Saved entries
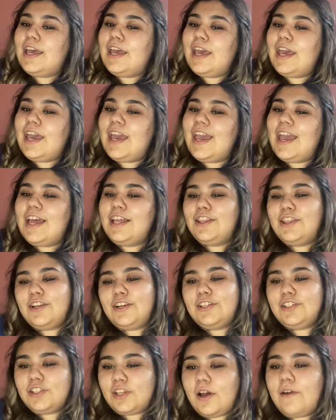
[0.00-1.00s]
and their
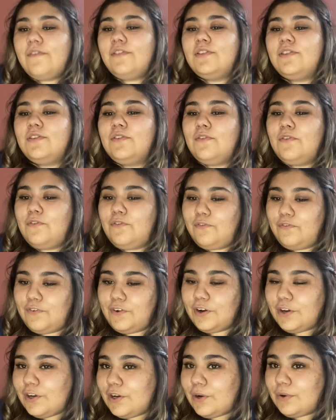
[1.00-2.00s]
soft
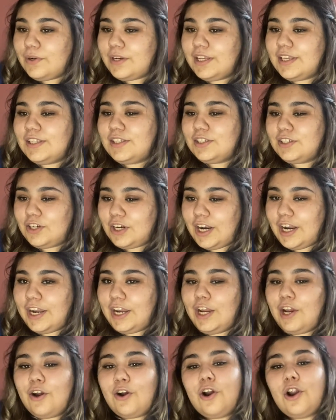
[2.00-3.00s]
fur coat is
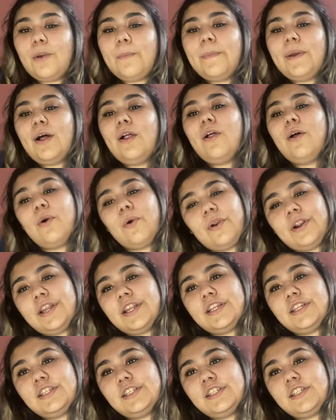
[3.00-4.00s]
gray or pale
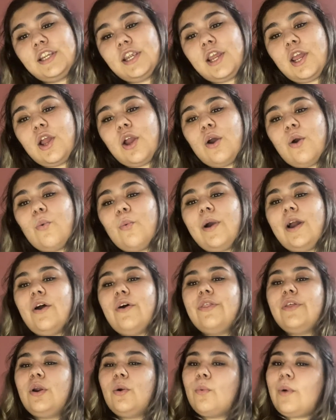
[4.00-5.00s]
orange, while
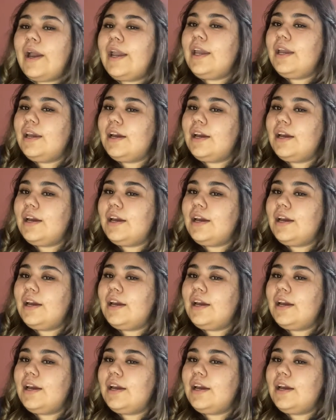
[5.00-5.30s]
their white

» Task to carry out
Transcribe all the data word for word; the images stay out.

» Answer to this exercise
[0.00-1.00s]
and their
[1.00-2.00s]
soft
[2.00-3.00s]
fur coat is
[3.00-4.00s]
gray or pale
[4.00-5.00s]
orange, while
[5.00-5.30s]
their white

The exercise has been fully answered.